Er versuchte, wieder zu sich zu kommen, und hörte sich selbst wie aus weiter Ferne stöhnen.
    »Los geht's.« Eine andere Stimme. Der Arzt. Ein kräftiger Arm stützte ihn, kaltes Metall berührte seine Lippen, eine Flüssigkeit, geschickt eingeflößt, rann ihm durch die Kehle. Automatisch schluckte er. Die Welt drehte sich wild im Kreise herum. Die Panik kehrte wieder. Ein paar Wörter kamen ihm flüchtig in den Sinn und verschwanden, wie ein Fetzen Musik. Sein Gedächtnis griff gierig nach ihnen ...
»Am Tage der Toten ...«
    Mrs Stanton schaute besorgt auf das weiße Gesicht hinunter, auf die dunkel umrandeten geschlossenen Augen, das feuchte Haar.
    »Was hat er gesagt?«
    Will setzte sich plötzlich auf, die Augen weit geöffnet.
»Am Tage der Toten ...«
Er sah sie beschwörend an, ohne sie zu erkennen. »An mehr kann ich mich nicht erinnern! Es ist weg! Da war etwas, an das ich mich erinnern musste, etwas, was ich tun musste, es war wichtiger als alles andere, und ich habe es verloren! Ich habe verges...sen ...« Sein Gesicht verzog sich und er fiel auf das Kissen zurück. Tränen rannen ihm über die Wangen. Seine Mutter beugte sich über ihn, nahm ihn in die Arme und redete beruhigend auf ihn ein, als wäre er ein Baby. Nach kurzer Zeit begann er, sich zu entspannen und leichter zu atmen. Sie blickte bekümmert auf.
    »Fantasiert er?«
    Der Arzt schüttelte den Kopf; sein rundes Gesicht drückte Mitleid aus. »Nein, das ist vorbei.
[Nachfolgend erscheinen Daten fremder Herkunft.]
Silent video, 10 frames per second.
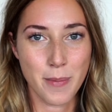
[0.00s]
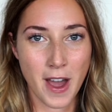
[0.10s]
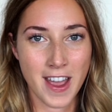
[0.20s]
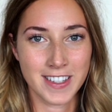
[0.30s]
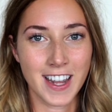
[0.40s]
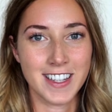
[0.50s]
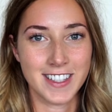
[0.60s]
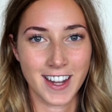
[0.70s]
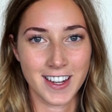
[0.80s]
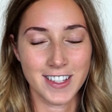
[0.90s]
but I
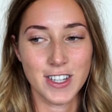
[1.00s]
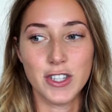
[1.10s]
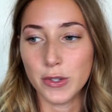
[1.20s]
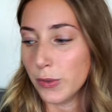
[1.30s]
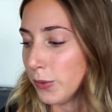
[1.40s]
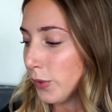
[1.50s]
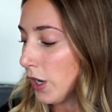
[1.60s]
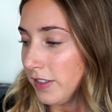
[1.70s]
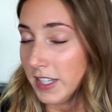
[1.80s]
decided to do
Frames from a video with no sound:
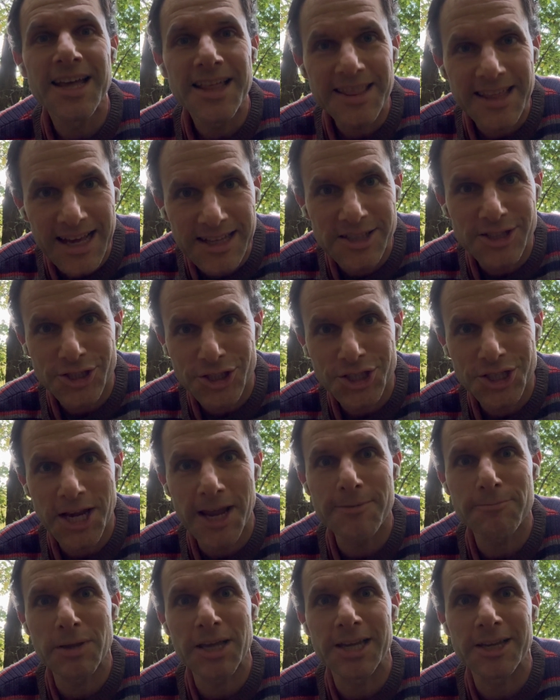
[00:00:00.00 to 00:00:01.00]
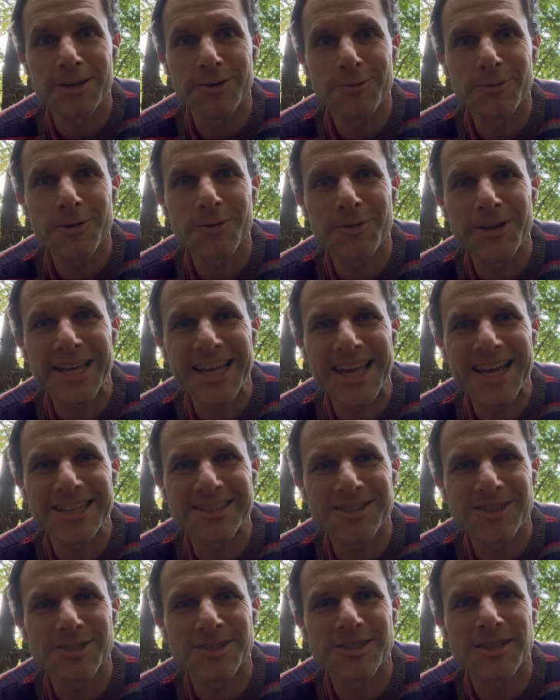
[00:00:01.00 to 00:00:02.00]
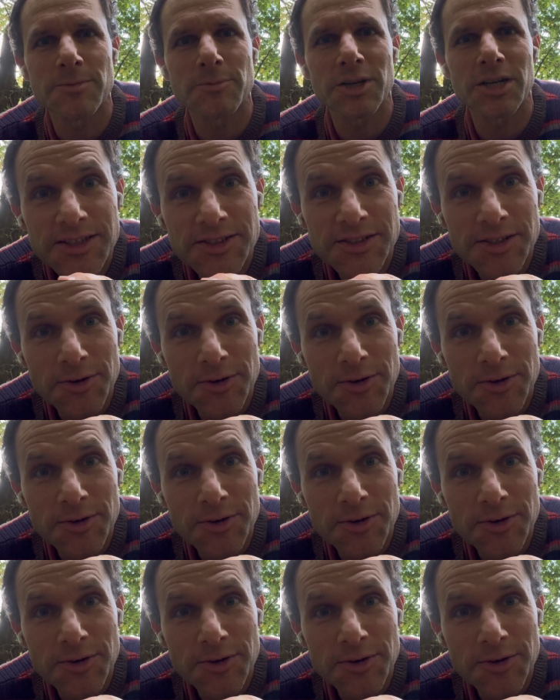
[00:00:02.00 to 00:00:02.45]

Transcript: That's shaming when we cancel someone else.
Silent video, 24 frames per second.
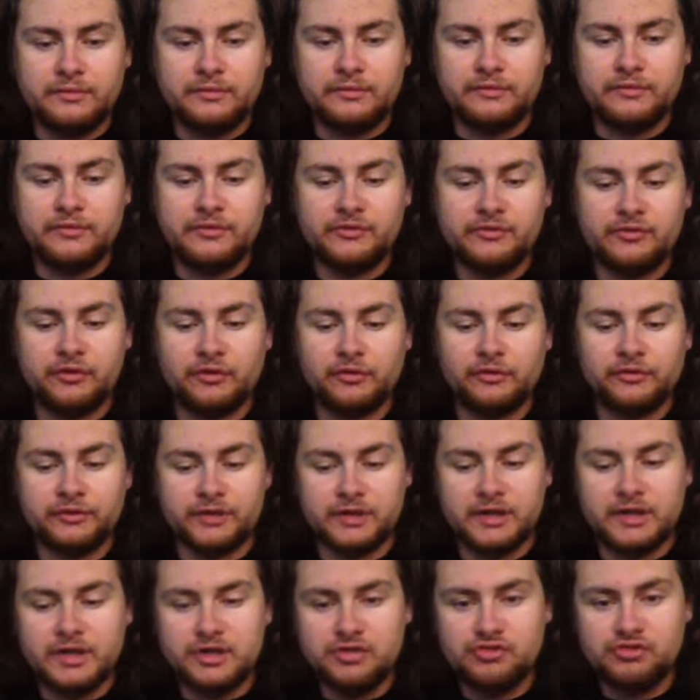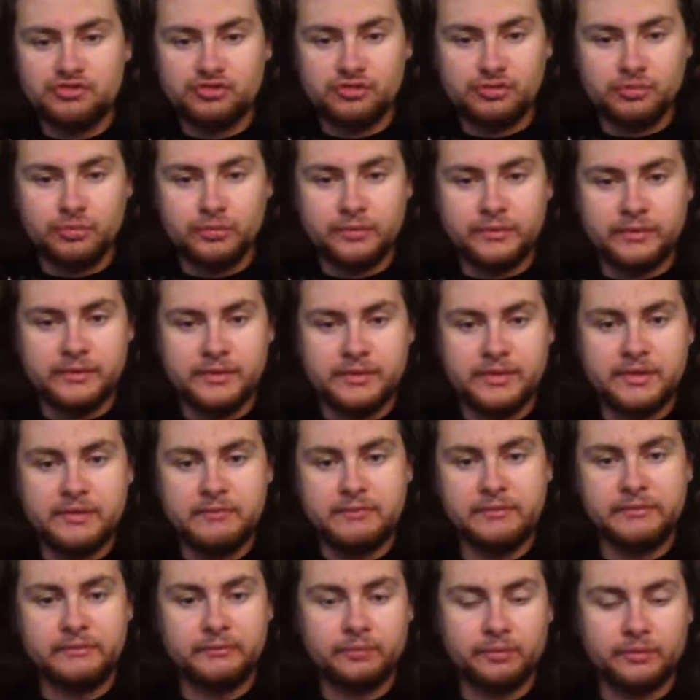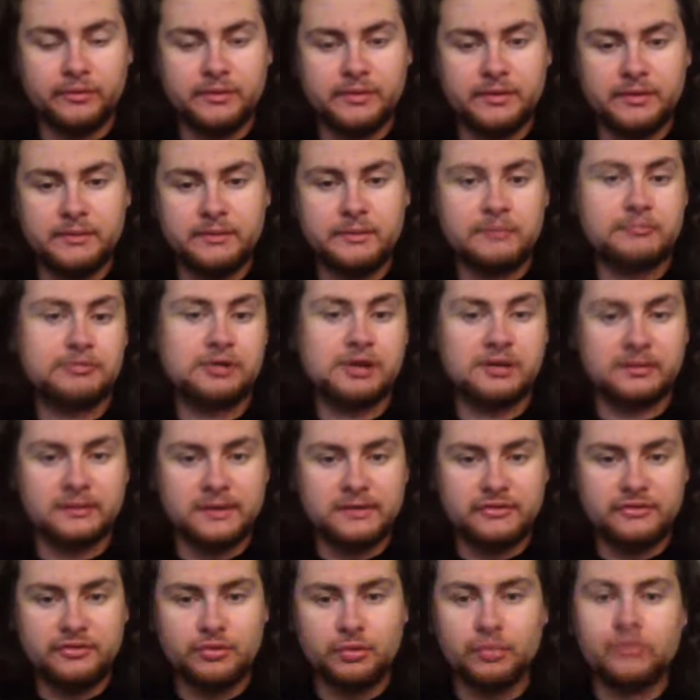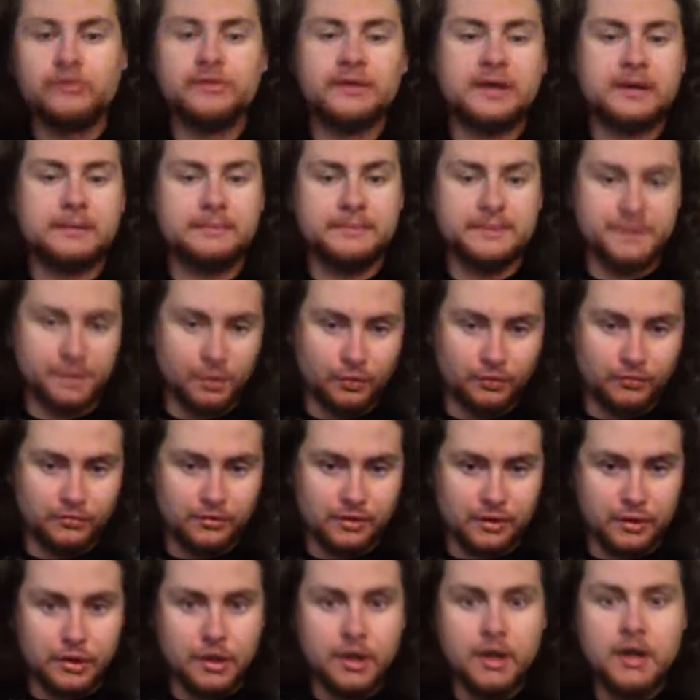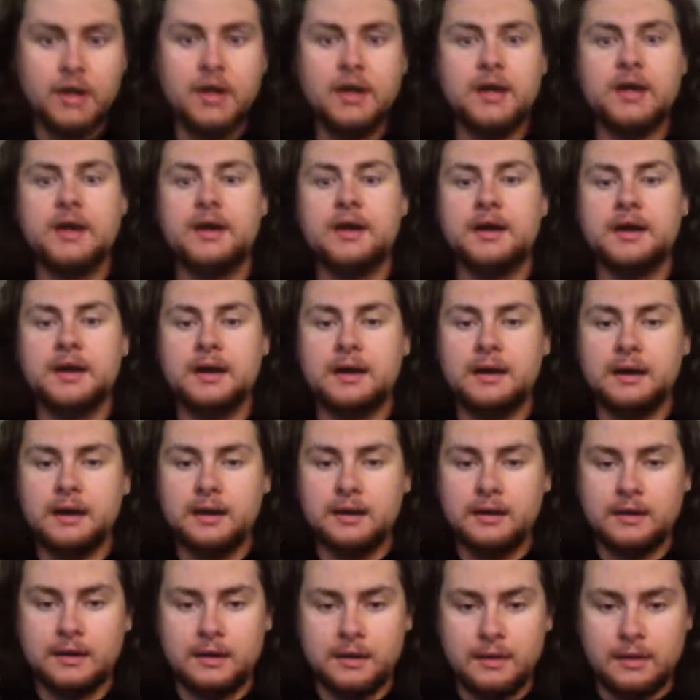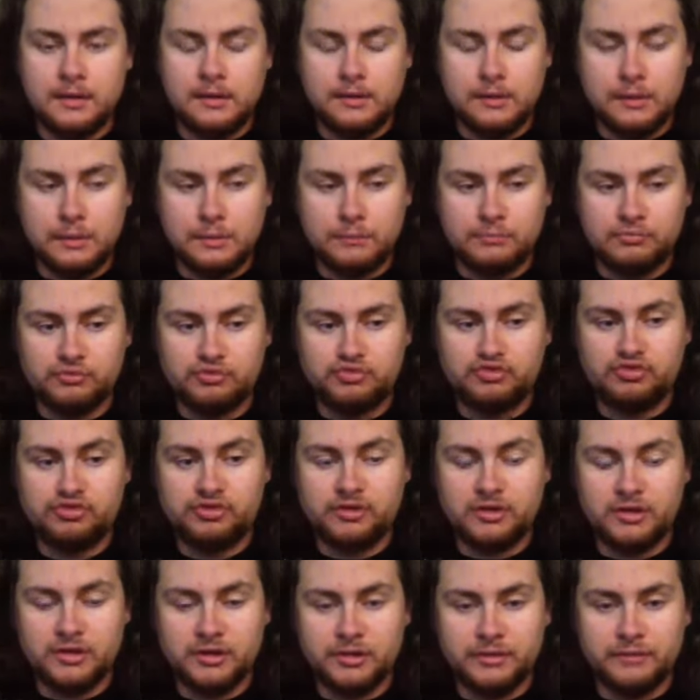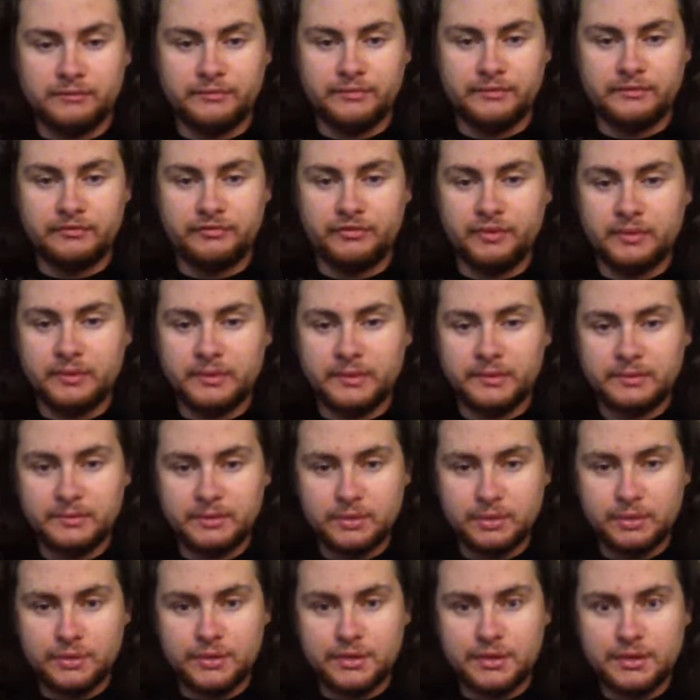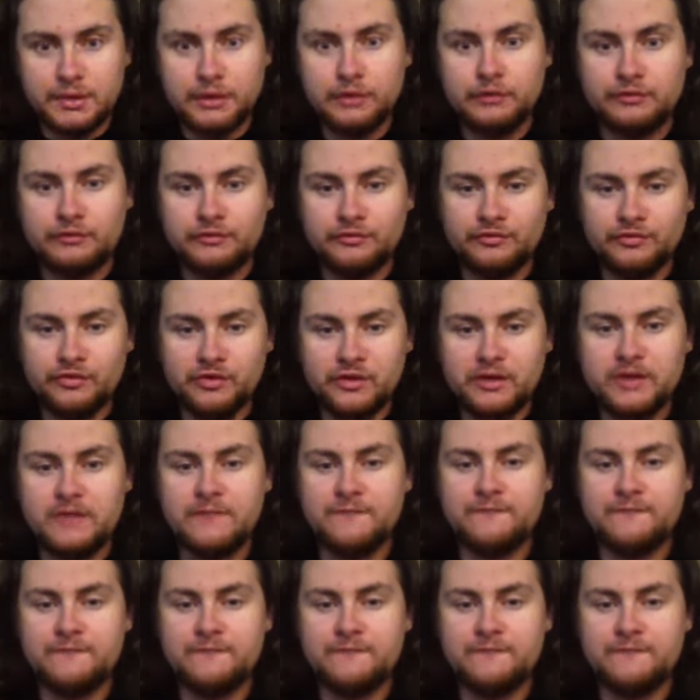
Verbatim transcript: this altercation with him and with him and Brock Lesnar will not be over um, she, um, the WWE did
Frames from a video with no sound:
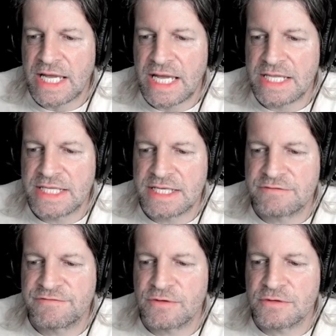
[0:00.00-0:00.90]
and
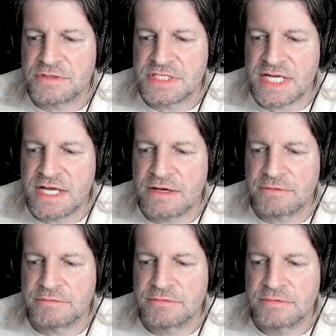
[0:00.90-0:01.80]
then further
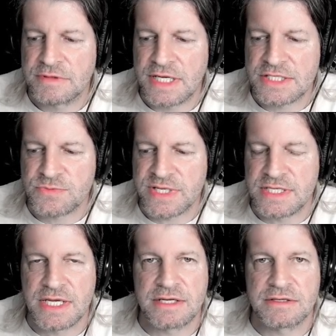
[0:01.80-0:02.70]
down as we
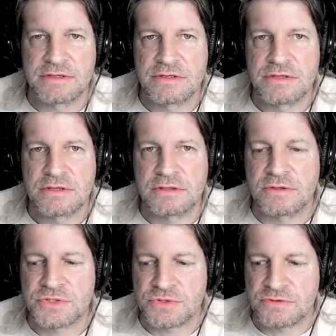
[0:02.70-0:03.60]
get
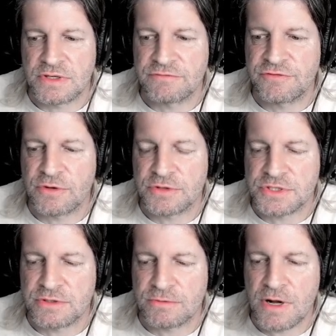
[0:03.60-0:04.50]
closer and farther
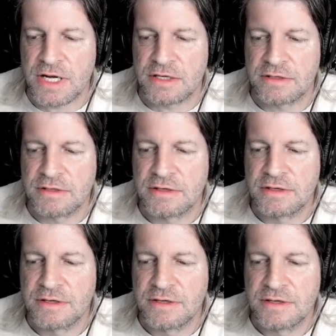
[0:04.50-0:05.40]
to the right.
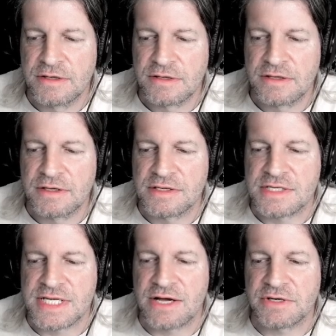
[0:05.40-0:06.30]

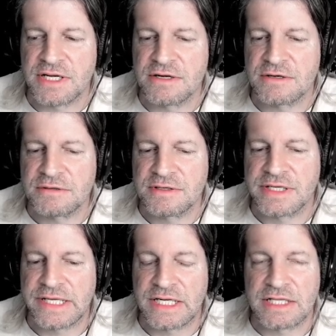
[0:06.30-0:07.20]
Down here,
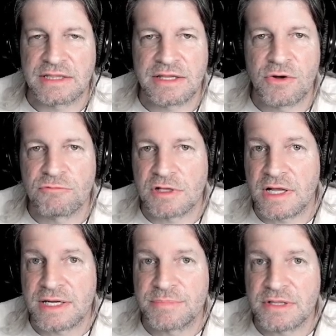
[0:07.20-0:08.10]
in a low
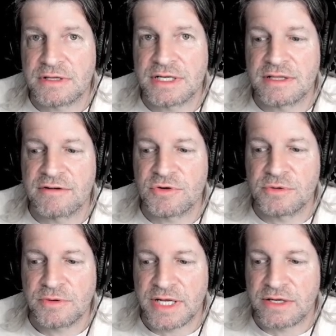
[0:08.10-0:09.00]
reliability
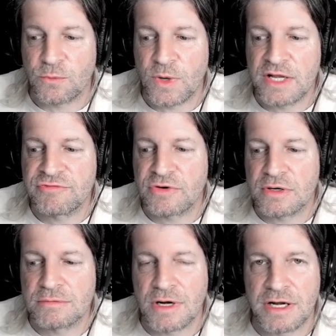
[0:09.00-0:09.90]
level and way
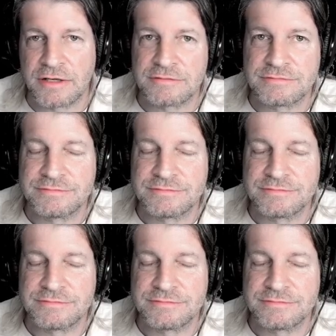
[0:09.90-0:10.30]
far right,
Physisch hat er das Schlimmste hinter sich. Das hier ist eher ein schlechter Traum, eine Halluzination ... obwohl es durchaus möglich ist, dass er wirklich etwas vergessen hat. Der Geist kann sehr abhängig sein von der Gesundheit des Körpers, auch bei Kindern ... Machen Sie sich keine Sorgen. Er wird jetzt schlafen. Und von jetzt an wird es ihm von Tag zu Tag besser gehen.«
    Mrs Stanton seufzte und streichelte ihrem jüngsten Sohn die feuchte Stirn. »Ich bin Ihnen sehr dankbar. Sie sind so oft gekommen ... Es gibt nicht viele Ärzte, die ...«
    »Na, na«, sagte der kleine Dr. Armstrong forsch und nahm Wills Handgelenk zwischen Daumen und Zeigefinger. »Wir sind doch alle alte Freunde. Eine Zeit lang war er sehr, sehr krank. Er wird auch noch lange schlapp sein ... Selbst Kinder erholen sich von so etwas nicht so schnell. Ich komme wieder vorbei Alice. Jedenfalls muss er noch mindestens eine Woche im Bett bleiben, und zur Schule darf er erst in einem Monat wieder gehen. Könnten Sie ihn irgendwo hinschicken? Zum Beispiel zu Ihrer Kusine nach Wales, bei der Mary über Ostern war?«
    »Ja, er könnte nach Wales gehen, da bin ich mir sicher. Es ist dort auch im Oktober schön und die Seeluft ... Ich werde ihnen schreiben.«
    Will bewegte den Kopf auf dem Kissen und murmelte etwas, aber er wachte nicht auf.

Teil I

Die goldene Harfe

Die ältesten Berge
    Er erinnerte sich, dass Mary gesagt hatte: »Sie sprechen alle walisisch, meistens jedenfalls. Sogar Tante Jen.«
    »Oje«, sagte Will.
    »Mach dir keine Sorgen«, sagte seine Schwester. »Früher oder später schalten sie auf Englisch um, wenn sie merken, dass du da bist. Du musst nur Geduld haben. Und sie werden besonders nett sein, weil du krank warst. Zu mir waren sie es jedenfalls, nach meinem Mumps.«
    Und so stand Will nun geduldig auf dem windigen grauen Bahnsteig des kleinen Bahnhofs von Tywyn in einem dünnen, herbstlichen Sprühregen und wartete, während neben ihm zwei Männer in der marineblauen Dienstkleidung der Bahnbeamten sich auf Walisisch miteinander unterhielten. Der eine war klein und verhutzelt wie ein Gnom, der andere sah weich und breiig aus, wie ein Mann aus Teig.
    Der Gnom entdeckte Will.
»Beth sy'n bod?«,
sagte er.
    »Hm ... entschuldigen Sie«, sagte Will. »Mein Onkel sagte, dass er mich vom Zug abholen wollte, am Bahnhof, aber dort ist niemand. Können Sie mir sagen, ob er vielleicht einen anderen Ort gemeint haben kann?«
    Der Gnom schüttelte den Kopf.
    »Und wie heißt dein Onkel?«, erkundigte sich der Mann mit dem Teiggesicht.